» **What the task asks**
Start to finish, return the listing below exactly, pictures excluded.

» **Available data**
== == ==
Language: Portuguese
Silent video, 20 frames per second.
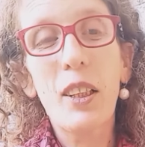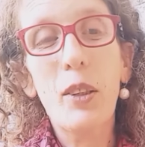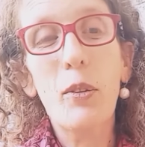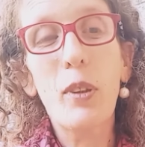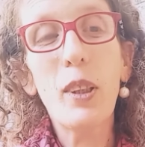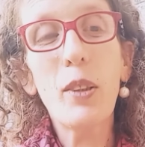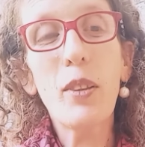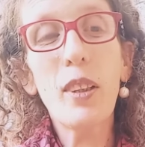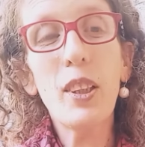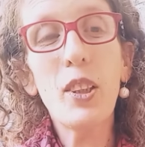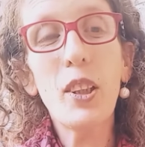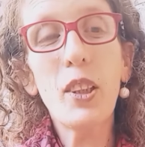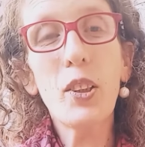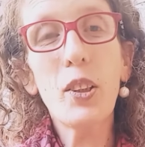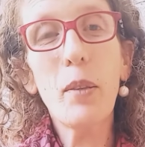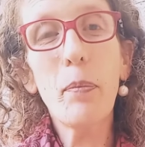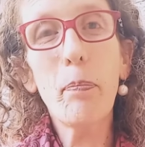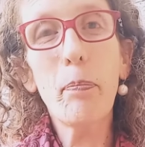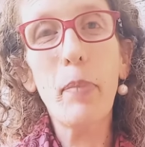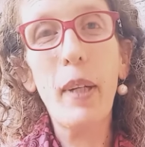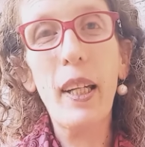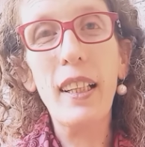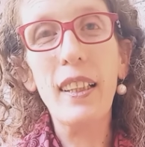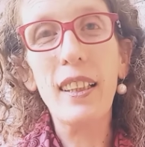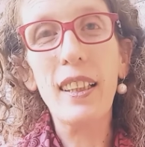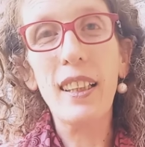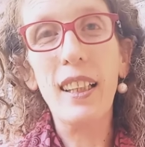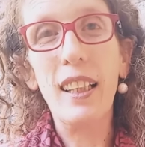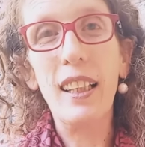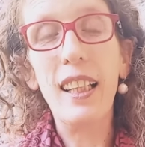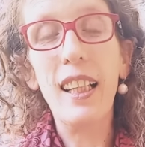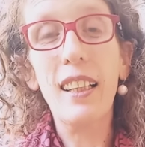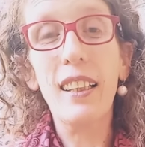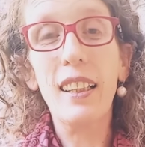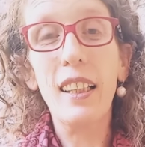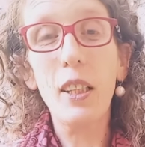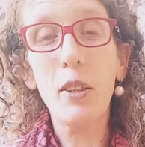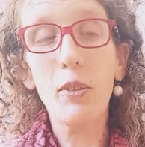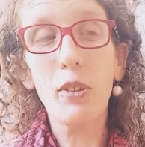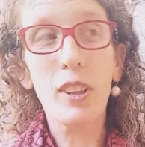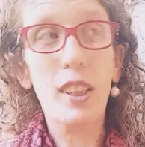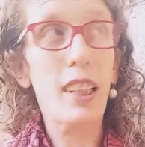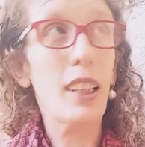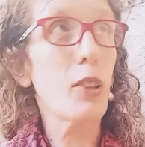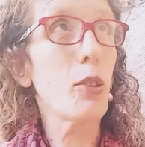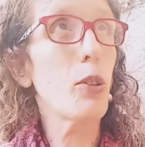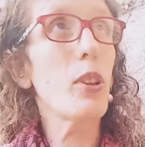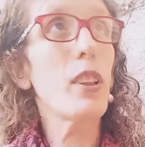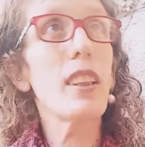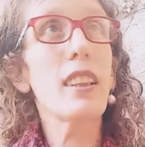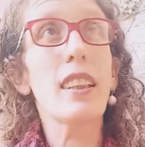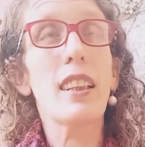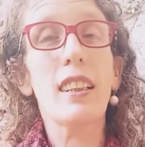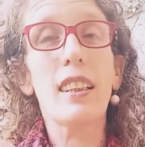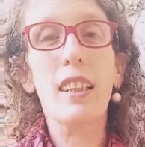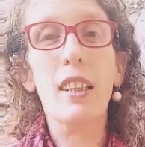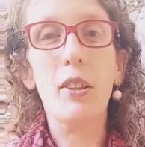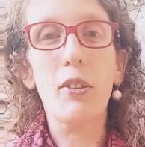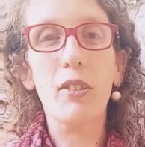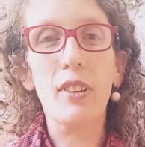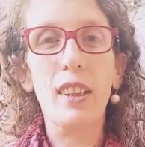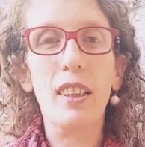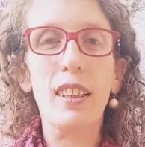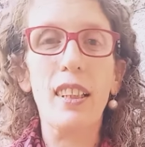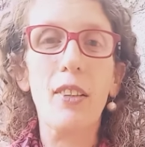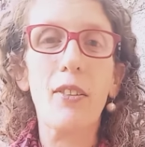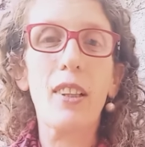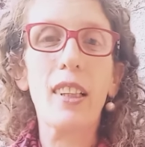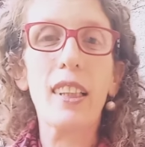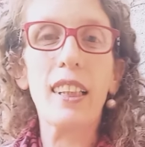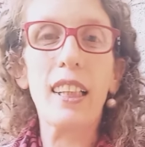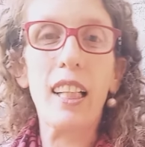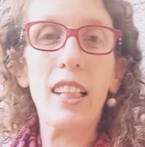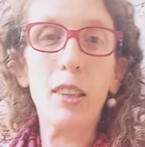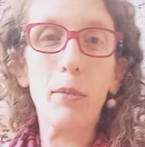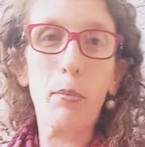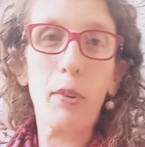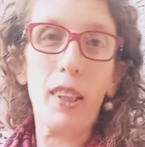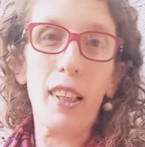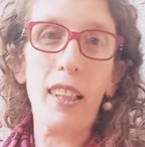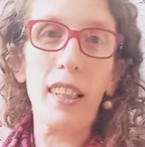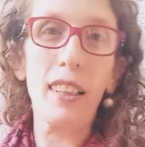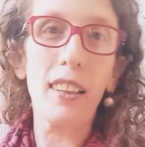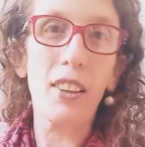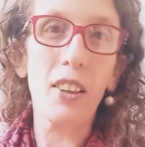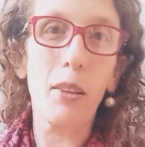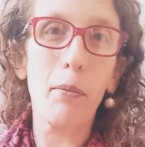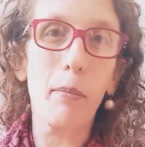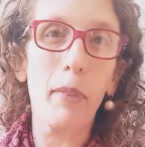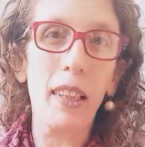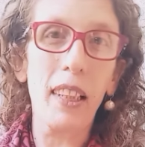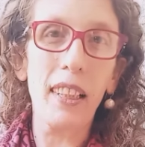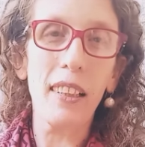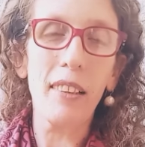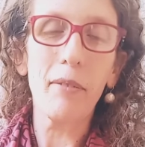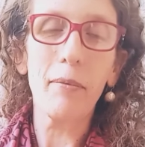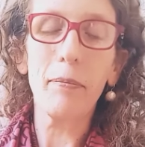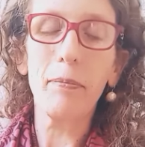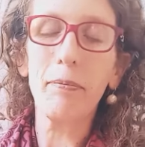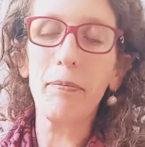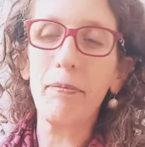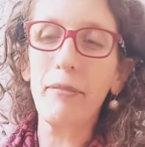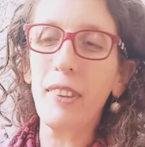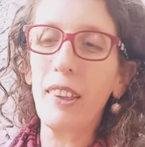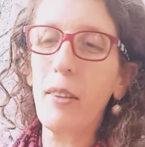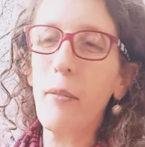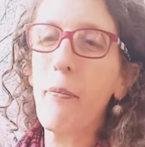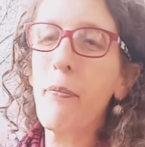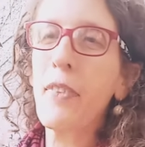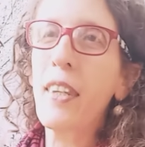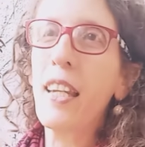quando a gente pensa na deusa, em todas as deusas, né? O arquétipo da grande mãe, né?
== == ==
» **Task solution**
Language: Portuguese
Silent video, 20 frames per second.
quando a gente pensa na deusa, em todas as deusas, né? O arquétipo da grande mãe, né?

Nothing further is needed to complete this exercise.